Estimation of elastic behaviors of metal components containing process induced porosity

TL;DR

This paper introduces a novel, computationally efficient porosity sensitivity method combining topological and shape sensitivities to accurately estimate the elastic behavior of metal components with process-induced porosity, applicable to various pore geometries.

Contribution

A new porosity sensitivity framework is developed that effectively models the impact of diverse pore shapes and sizes on elastic properties, improving upon existing methods.

Findings

The method accurately predicts pore influence on elastic behavior.

It is validated on benchmark and real tomography-based geometries.

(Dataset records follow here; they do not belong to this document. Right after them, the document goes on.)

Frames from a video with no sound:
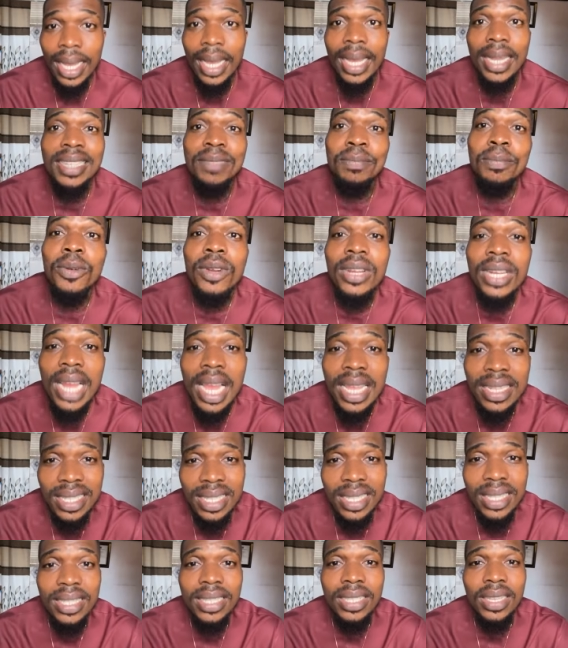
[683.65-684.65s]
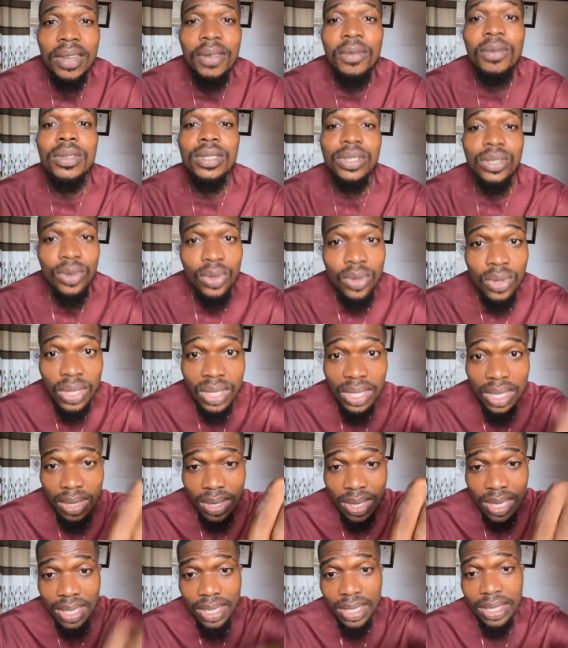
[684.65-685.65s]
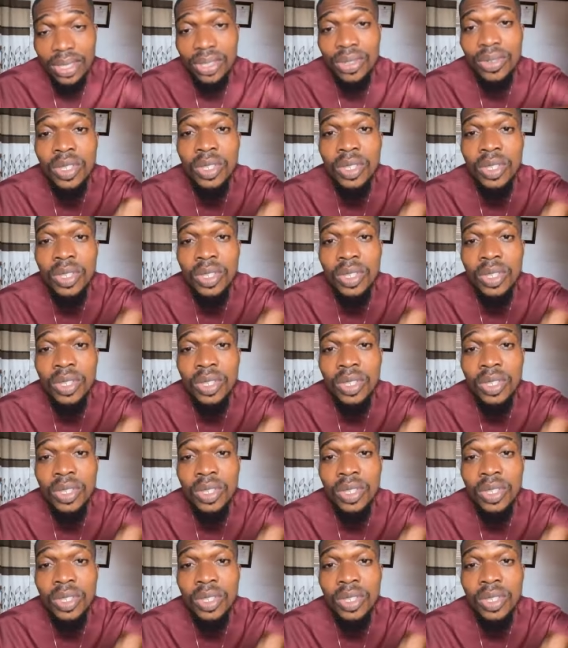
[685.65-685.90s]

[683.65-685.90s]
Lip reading: And broilers still is going to sell in this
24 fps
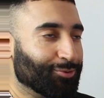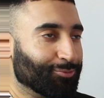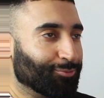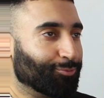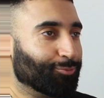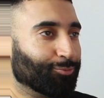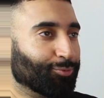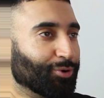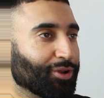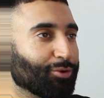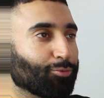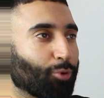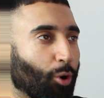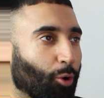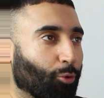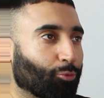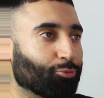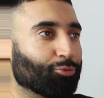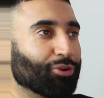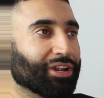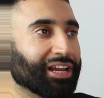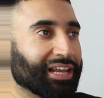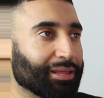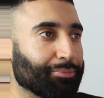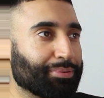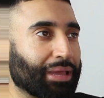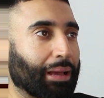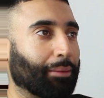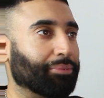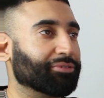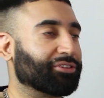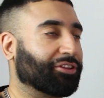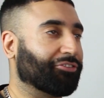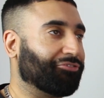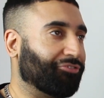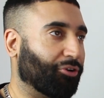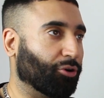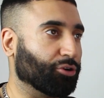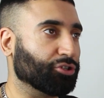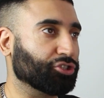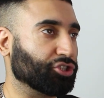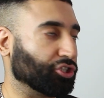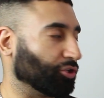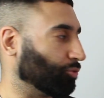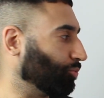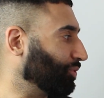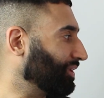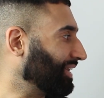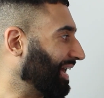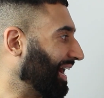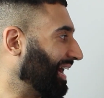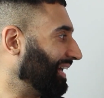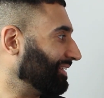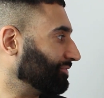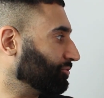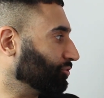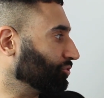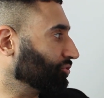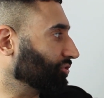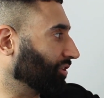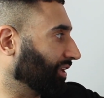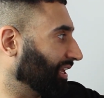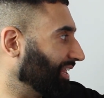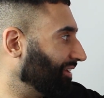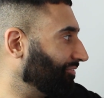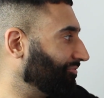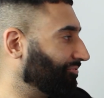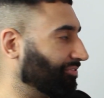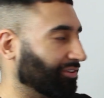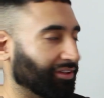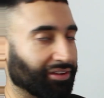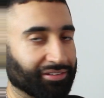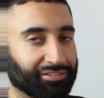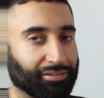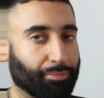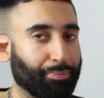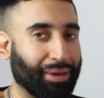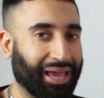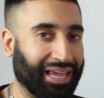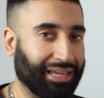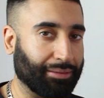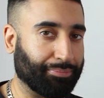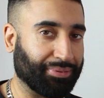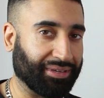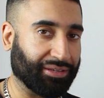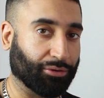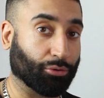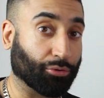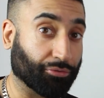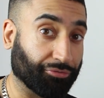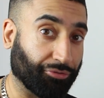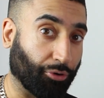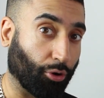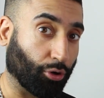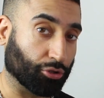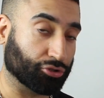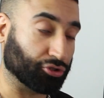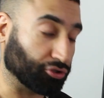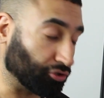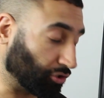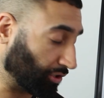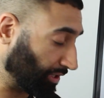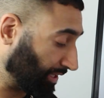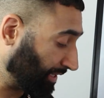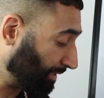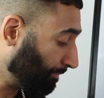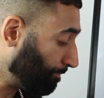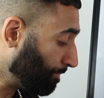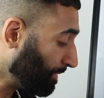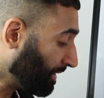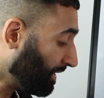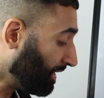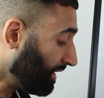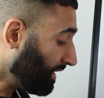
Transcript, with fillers: we won't really be able to function. We can't just live as a baby, unfortunately.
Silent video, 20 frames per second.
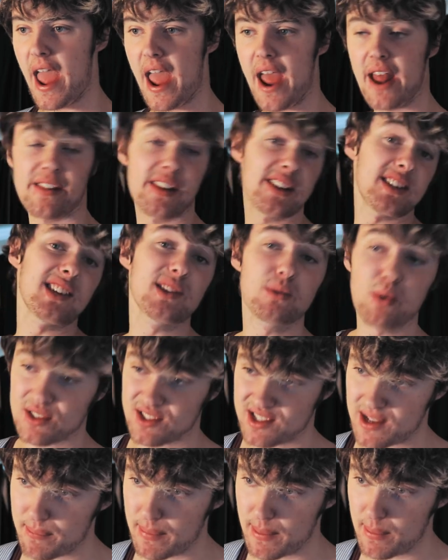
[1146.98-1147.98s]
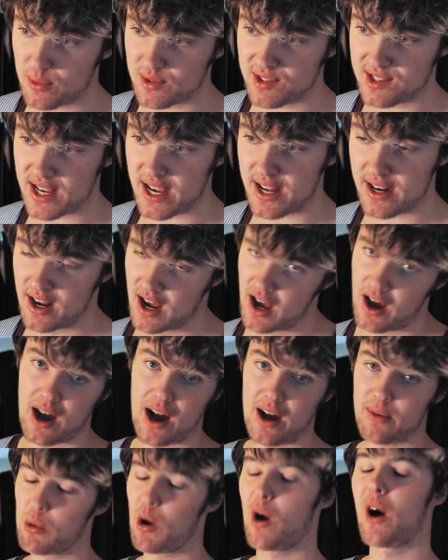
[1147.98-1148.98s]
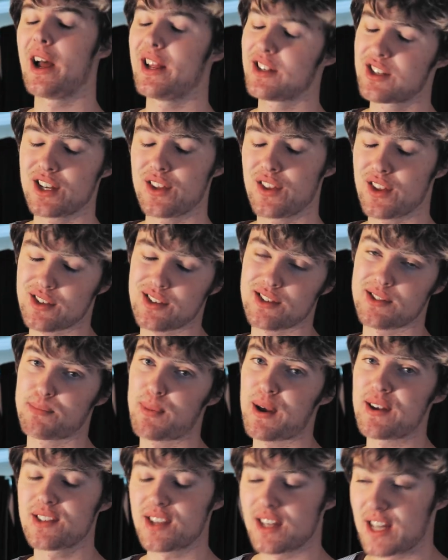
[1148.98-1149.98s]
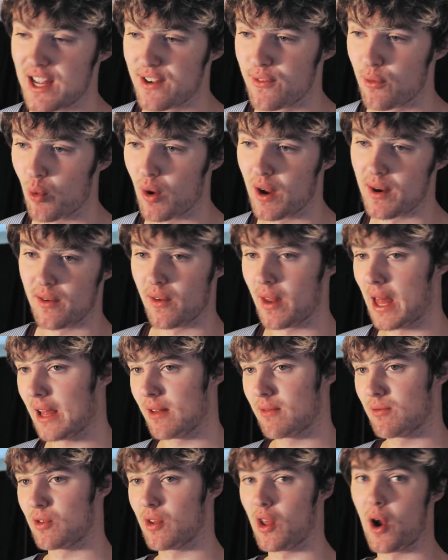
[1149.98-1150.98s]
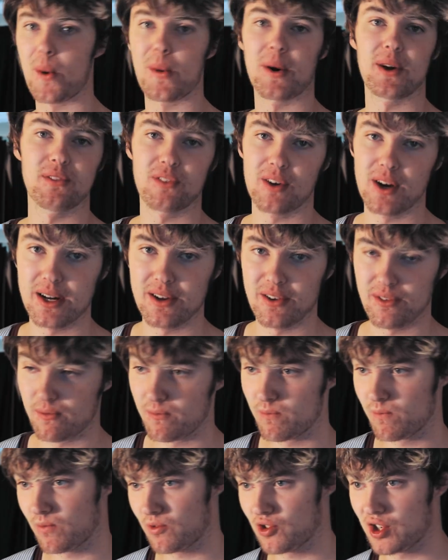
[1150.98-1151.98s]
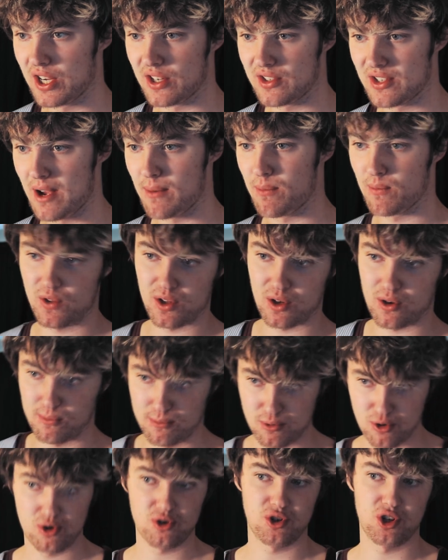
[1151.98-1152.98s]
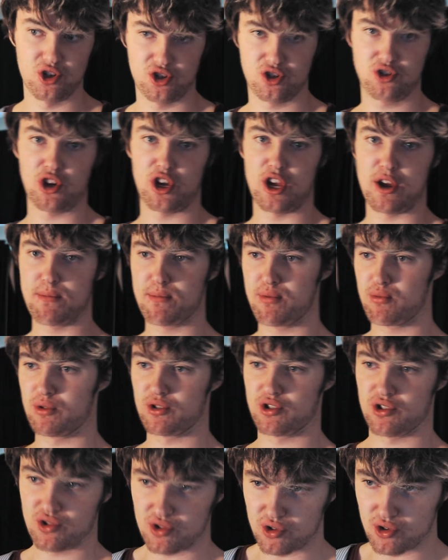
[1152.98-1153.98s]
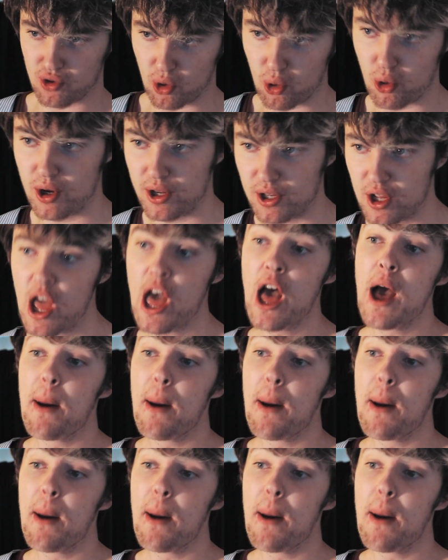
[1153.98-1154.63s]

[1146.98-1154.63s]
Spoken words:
And this is what some people said. But actually, this is basically everyone, like, no one really checks out the community tab, which is annoying.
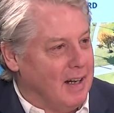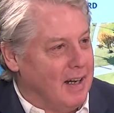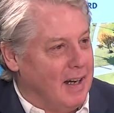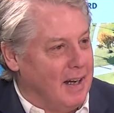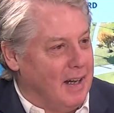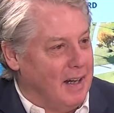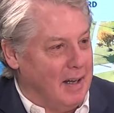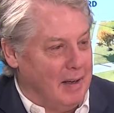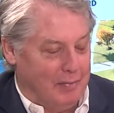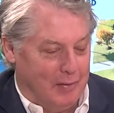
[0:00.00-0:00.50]

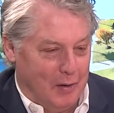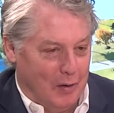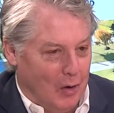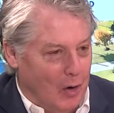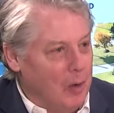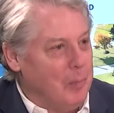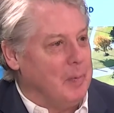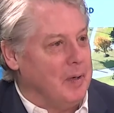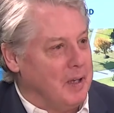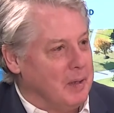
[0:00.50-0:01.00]
if you're
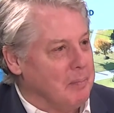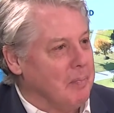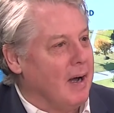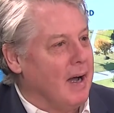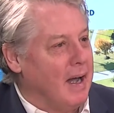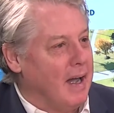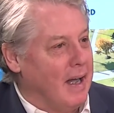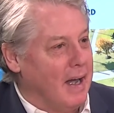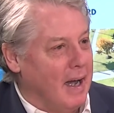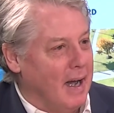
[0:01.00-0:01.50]
hoping to
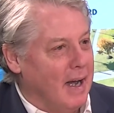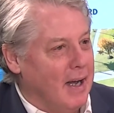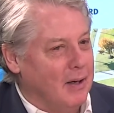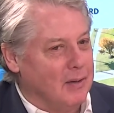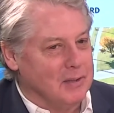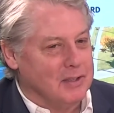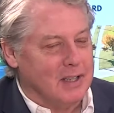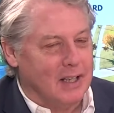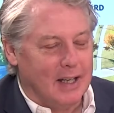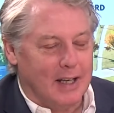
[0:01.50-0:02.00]
buy a
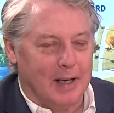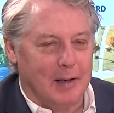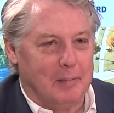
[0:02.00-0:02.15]
house,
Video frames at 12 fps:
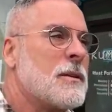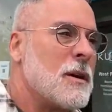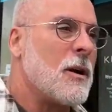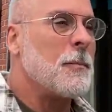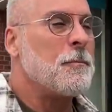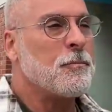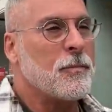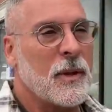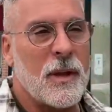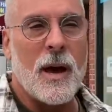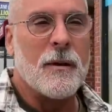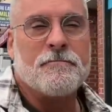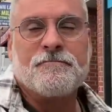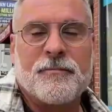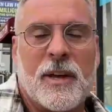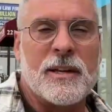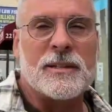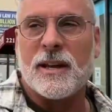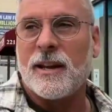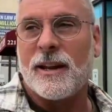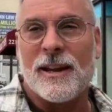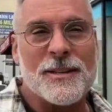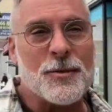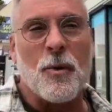So yeah,
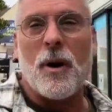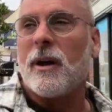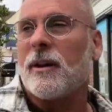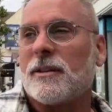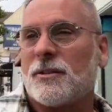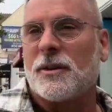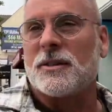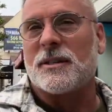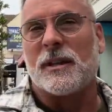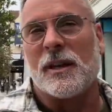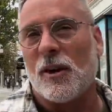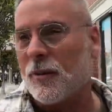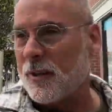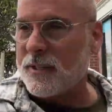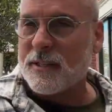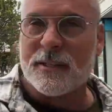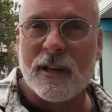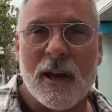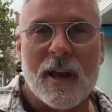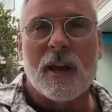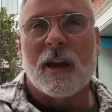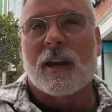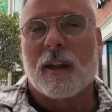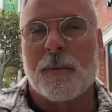it's quiet. As you can see, this is
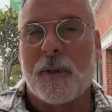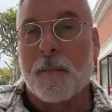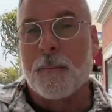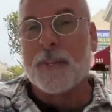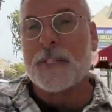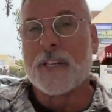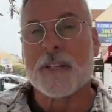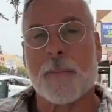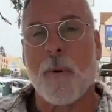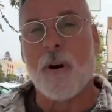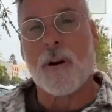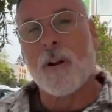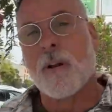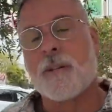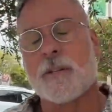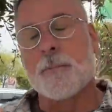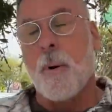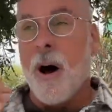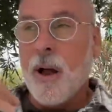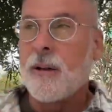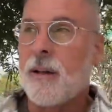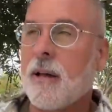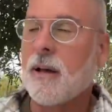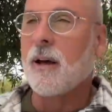going to be the busiest
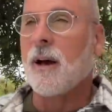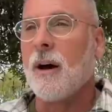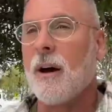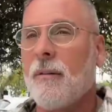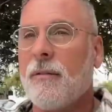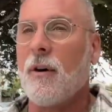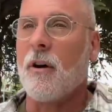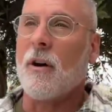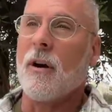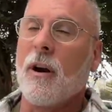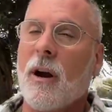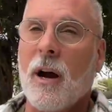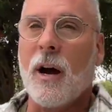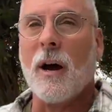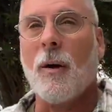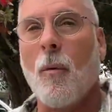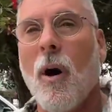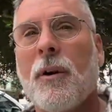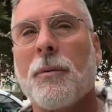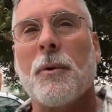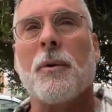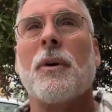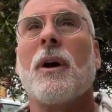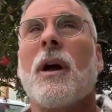spot of our walkthrough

Demonstrates efficiency in a commercial 3D application.

Abstract

Significant progress has been made for assessing the influence of porosity on the performance metrics for cast components through various modeling techniques. However, a computationally efficient framework to account for porosity with various shapes and sizes is still lacking. The main contribution of this work is to address this limitation. Specifically, a novel porosity sensitivity method is proposed, which integrates the merits of topological sensitivity and shape sensitivity. While topological sensitivity approximates the first order change on the quantity of interest when an infinitesimally small spherical pore is inserted into a dense (no pore) structure, shape sensitivity estimates the subsequent change in the quantity when the small pore boundary is continuously perturbed to resemble the geometry reconstructed from tomography characterization data. In this method, an exterior problem is solved to explicitly formulate pore stress and strain fields as functions of shape scaling parameters. By neglecting higher order pore-to-pore interaction terms, the influence of multiple pores can be estimated through a linear approximation. The proposed method is first studied on a benchmark example to establish the impact of different pore parameters on the estimation accuracy. The method is then applied onto case studies where the pore geometry is either from tomography reconstruction or computer-generated representations. Efficiency and accuracy of the method are finally demonstrated using a commercial 3D application. The proposed method can be extended to other manufacturing (e.g., additive manufacturing) induced porosity problems.